During the race on Saturday, I completed most of it by alternating between 90s of slow running and 30s of walking. I can run for longer intervals than that now, but I tend to run a lot more slowly when I’m tackling longer stretches, so that 90s/30s strategy actually improves my overall pace. However, when I came around the final corner and could see the balloon arch finishing line in the distance, I pushed myself to run as hard as I could for the last 600m or so. In my head I felt like Usain Bolt, but the video my son took proves that I was really moving at what can only be generously called a hurried jog. I finished the race in 42m 53s. There are plenty of people who would not be even remotely impressed with that time (the winner of the race finished in 16m and change), but I didn’t do it to impress anyone.

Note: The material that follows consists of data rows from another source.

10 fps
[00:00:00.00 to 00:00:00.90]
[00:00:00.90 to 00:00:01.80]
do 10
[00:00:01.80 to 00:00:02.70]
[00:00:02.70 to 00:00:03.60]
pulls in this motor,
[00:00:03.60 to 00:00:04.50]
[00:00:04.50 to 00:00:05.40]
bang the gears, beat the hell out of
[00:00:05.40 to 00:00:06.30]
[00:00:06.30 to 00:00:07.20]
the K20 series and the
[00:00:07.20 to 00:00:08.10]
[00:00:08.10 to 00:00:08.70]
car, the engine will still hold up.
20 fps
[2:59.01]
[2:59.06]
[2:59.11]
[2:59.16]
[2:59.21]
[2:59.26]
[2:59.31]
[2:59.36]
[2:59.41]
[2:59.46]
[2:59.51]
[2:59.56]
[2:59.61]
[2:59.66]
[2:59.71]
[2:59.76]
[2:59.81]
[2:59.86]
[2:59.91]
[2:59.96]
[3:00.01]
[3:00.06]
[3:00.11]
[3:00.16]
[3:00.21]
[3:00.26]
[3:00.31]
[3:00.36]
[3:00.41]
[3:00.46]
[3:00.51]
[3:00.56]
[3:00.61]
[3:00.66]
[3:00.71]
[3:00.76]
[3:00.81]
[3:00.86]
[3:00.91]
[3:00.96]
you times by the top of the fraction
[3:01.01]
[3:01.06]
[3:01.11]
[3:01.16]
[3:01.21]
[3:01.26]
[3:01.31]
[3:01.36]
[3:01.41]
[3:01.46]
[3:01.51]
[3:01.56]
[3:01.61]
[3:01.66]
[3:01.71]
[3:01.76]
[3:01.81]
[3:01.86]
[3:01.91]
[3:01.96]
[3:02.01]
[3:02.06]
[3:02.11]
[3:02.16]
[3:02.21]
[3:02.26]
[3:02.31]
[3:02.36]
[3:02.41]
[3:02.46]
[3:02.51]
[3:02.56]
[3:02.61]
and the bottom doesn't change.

Although I’m glad to have done it, I don’t think I’m going to run another 5K any time soon. One of the things I realized while preparing for this 5K race was that I don’t actually like running for more than 25 or 30 minutes at a stretch; I persisted with the 5K distance because I was determined not to back out of the race, but now that it’s done, I think I’ll go back to doing 20 or 30 minute outings. I also found that when I was preparing for this specific event, I tended to slip back into the goal-oriented mindset (maybe I can finish in under 40 minutes, if I train more maybe I can do the whole thing without taking any walking breaks) that my February insight had helped me escape from. Now that the race is done, I’m really looking forward to going back to that headspace where getting ‘better’ doesn’t matter.

Crossing the finish line at the Burlington Butter Tart 5K. In my head, I felt like I was sprinting at top speed, but video footage proves that it is more of a sort-of-hurried jog.

(alt-text: 4 runners approaching the finish line of a race, marked by a yellow, beige and brown balloon arch. 3 of the runners are blurred out to protect their privacy; the author is wearing black shorts, a black “Slow AF Run Club” tank top, and a blue hat.)

Stacey Ritz is a faculty member at McMaster University in Hamilton, crossword fan, and is a strong contender as the Canadian record-holder for most repeated viewings of Brooklyn Nine-Nine.

post-5K.jpg:  Sinking my teeth into the race’s namesake after the finish.
(alt-text: a woman wearing a blue hat taking the first bite of a butter tart)

One thought on “Running does not have to be an achievement journey (Guest post)

  1. I love this! Especially the part about it not mattering if you never get better.